Entre as diferenças apresentadas, está o fato de o governo criar a moeda que usa para comprar bens e serviços e também para pagar sua dívida. “As dívidas públicas em sua própria moeda e emitidas em moeda fiduciária sempre podem ser honradas. Um país não quebra em sua própria moeda”, afirmou Simone. “Uma política econômica centrada no ajuste fiscal desconsidera os aspectos apresentados e confunde a macroeconomia com a economia doméstica. Confunde as restrições do setor público com as restrições do setor privado”.

Simone apresentou dados mostrando o resultado do governo dos vários países em períodos como 2008 e 2009 e, mais tarde, 2018, 2019 e 2020, mostrando uma maior atuação do Estado para estimular a economia em momentos de crise. “O deficit fiscal é a norma entre os países. Não estou dizendo que seja bom ou ruim, mas é a norma, e isso também deveria ser levado em consideração no debate brasileiro para elevar sua qualidade”, questionou Simone. Em seguida, citou países com dívida pública acima de 100% do respectivo PIB, como o caso do Japão e dos Estados Unidos. “Não quebraram, nem tiveram uma inflação galopante”, apontou.
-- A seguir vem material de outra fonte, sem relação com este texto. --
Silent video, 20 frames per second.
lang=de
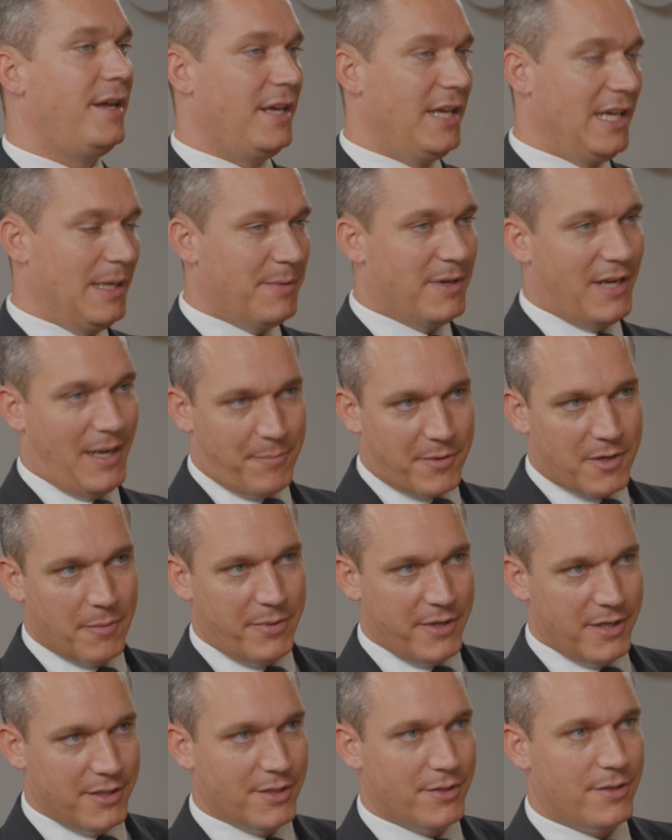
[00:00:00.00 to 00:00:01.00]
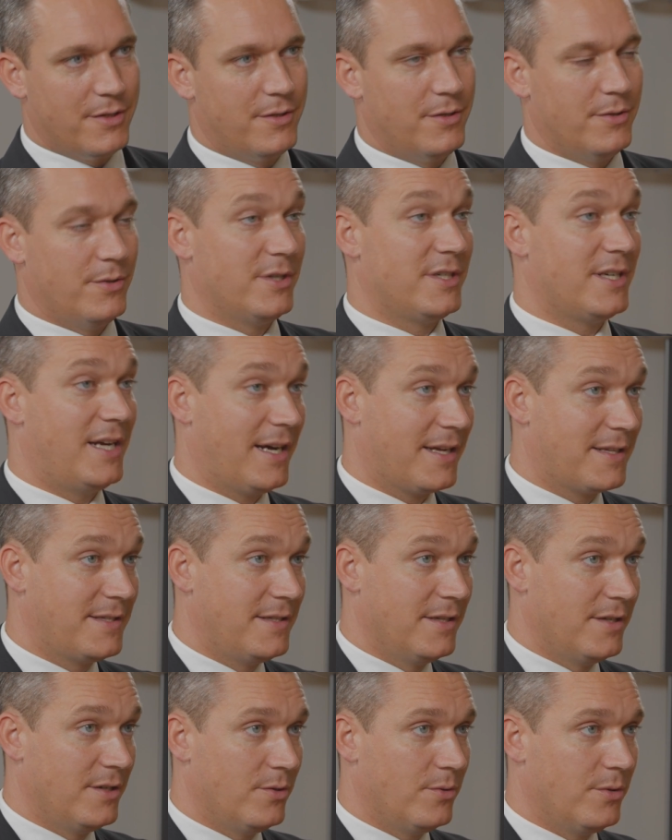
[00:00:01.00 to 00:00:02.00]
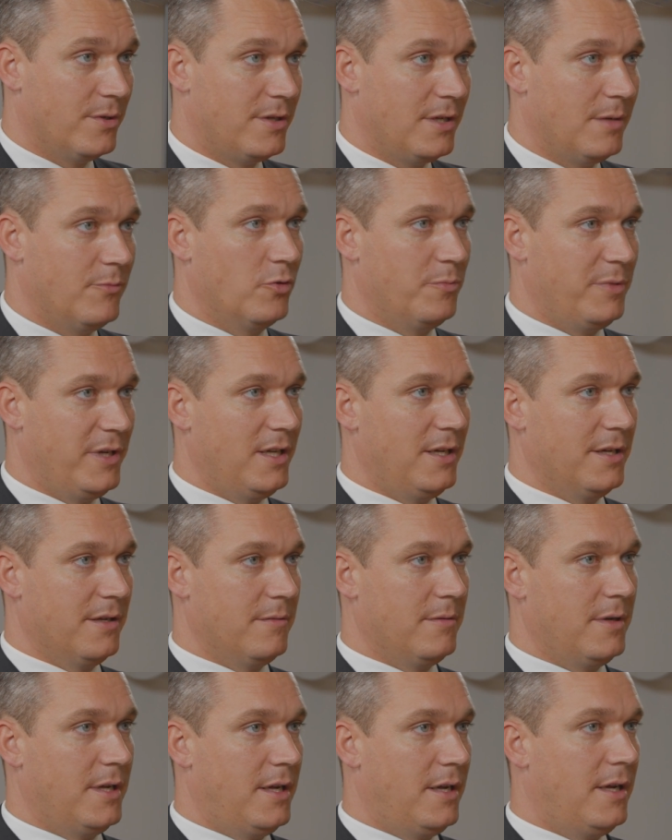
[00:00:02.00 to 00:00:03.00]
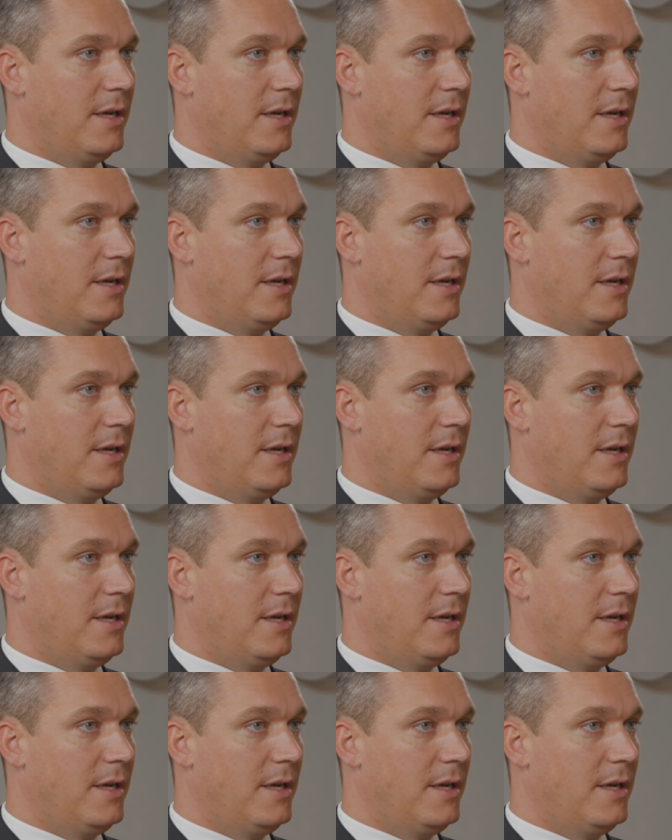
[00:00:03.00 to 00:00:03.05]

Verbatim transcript: eben abgebildet durch Aktien und Immobilien.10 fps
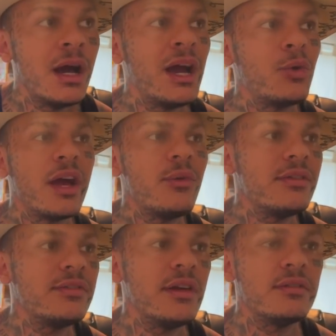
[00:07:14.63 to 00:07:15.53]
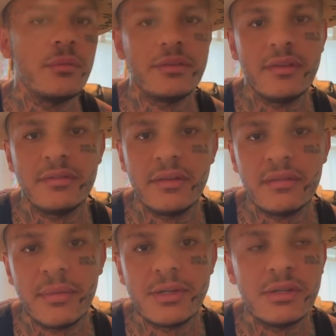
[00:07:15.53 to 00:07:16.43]
Ah, eu quero essência, mas a
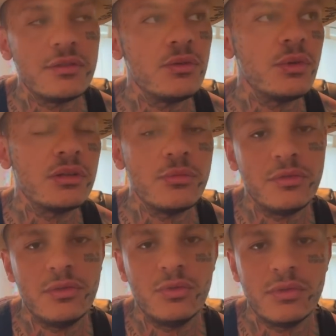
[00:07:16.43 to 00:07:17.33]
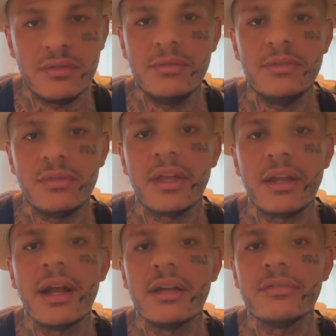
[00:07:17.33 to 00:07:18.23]
essência batia 50 mil visuas os vídeos, tá
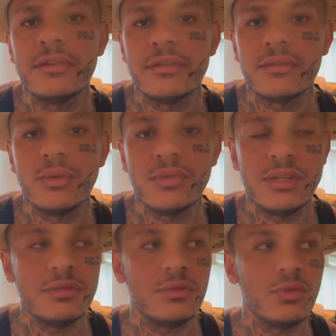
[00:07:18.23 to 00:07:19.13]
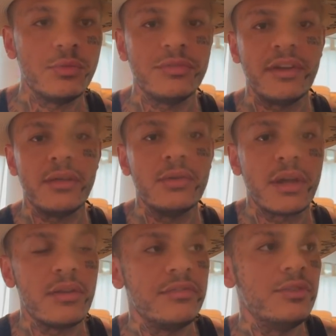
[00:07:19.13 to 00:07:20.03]
ligado, fãs? Quando a gente, todo mundo fala, oh, eu
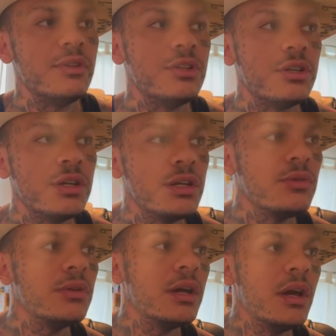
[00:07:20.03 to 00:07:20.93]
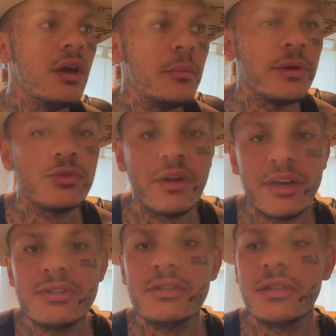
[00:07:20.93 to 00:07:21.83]
quero vídeo antigo,
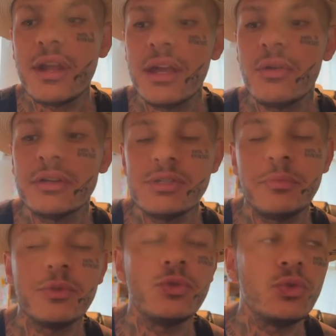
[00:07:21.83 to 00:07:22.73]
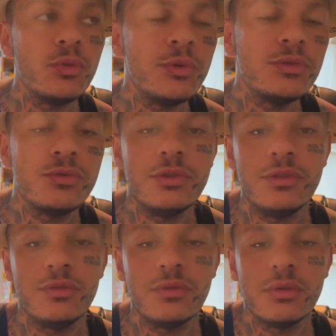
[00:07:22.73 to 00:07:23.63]
personagem de treino, a gente postou muito
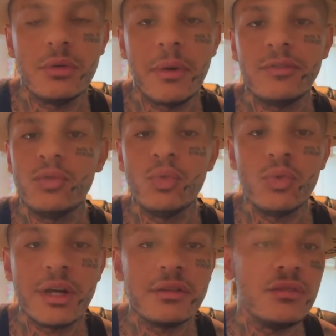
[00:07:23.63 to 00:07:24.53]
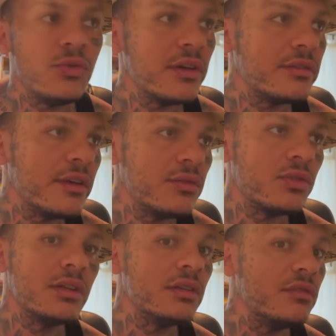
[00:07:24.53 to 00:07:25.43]
isso. Mas nunca teve o
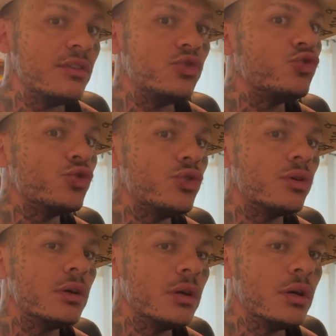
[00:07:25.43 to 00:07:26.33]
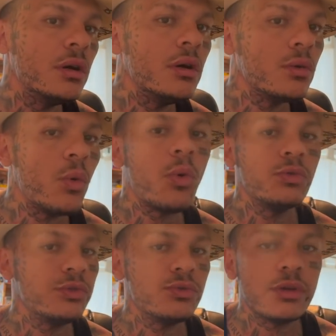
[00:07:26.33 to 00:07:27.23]
acesso que teve em julho, com o
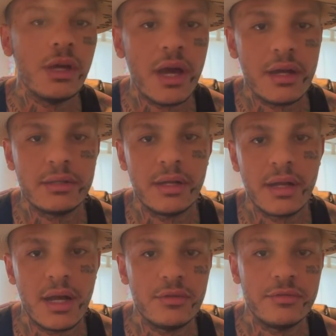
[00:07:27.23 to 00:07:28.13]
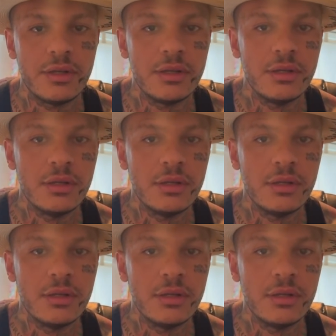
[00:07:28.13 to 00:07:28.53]
conteúdo que era, tá ligado, fãs?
Ao mostrar estatísticas de desemprego, afirmou que no Brasil ele vem crescendo desde 2012. “E vai piorar. Estas pessoas que estão desempregadas são aptas e dispostas a trabalhar, mas não encontram trabalho”. Finalmente, apresentou questionamentos quanto à dívida: o estoque representa algum risco? A dívida é impagável? A trajetória deve ser uma meta? “Economistas tornaram-se obcecados com os resultados fiscais e a sustentabilidade da dívida. Quer para países centrais, quer para emergentes, não há um indicador confiável que diga qual é o limite para a relação dívida/PIB. A meta deve ser a qualidade de vida”, afirmou.

Encerrando o debate, o mediador Fernando Aquino comentou que parece haver mais consenso acerca do tema no debate internacional do que no Brasil. “Aqui existe uma polarização maior. Deveríamos conversar mais para chegar a mais consensos. Não vamos ter um consenso total de tudo, mas pelo menos algo nos padrões do que se chegou nos Estados Unidos quanto a macroeconomia, dívida pública, políticas macroeconômicas e todas estas questões”, afirmou. “O Cofecon propiciou uma oportunidade para ouvirmos duas versões destes problemas”.

Os debatedores

Marcos Lisboa é economista, com graduação e mestrado pela Universidade Federal do Rio de Janeiro e doutorado pela University of Pennsylvania. É diretor do Insper, onde foi vice-presidente entre 2013 e 2015, e colunista da Folha de São Paulo. Atuou como diretor executivo e vice-presidente do Itaú e presidente do Instituto de Resseguros do Brasil. Foi também secretário de Política Econômica do Ministério da Fazenda entre 2003 e 2005 e professor da FGV e da Universidade de Stanford.

Simone Deos é economista, com graduação e mestrado pela Universidade Federal do Rio Grande do Sul, doutorado pela Universidade Estadual de Campinas (Unicamp), Pós Doutorado no Levy Economics Institute, Bard College e Livre-Docente pelo Instituto de Economia da Unicamp. É professora associada do Instituto de Economia da Unicamp e editora adjunta da Review of Political Economy. Tem experiência na área de Economia, com ênfase em Macroeconomia, Economia Monetária e Financeira e Economia Política.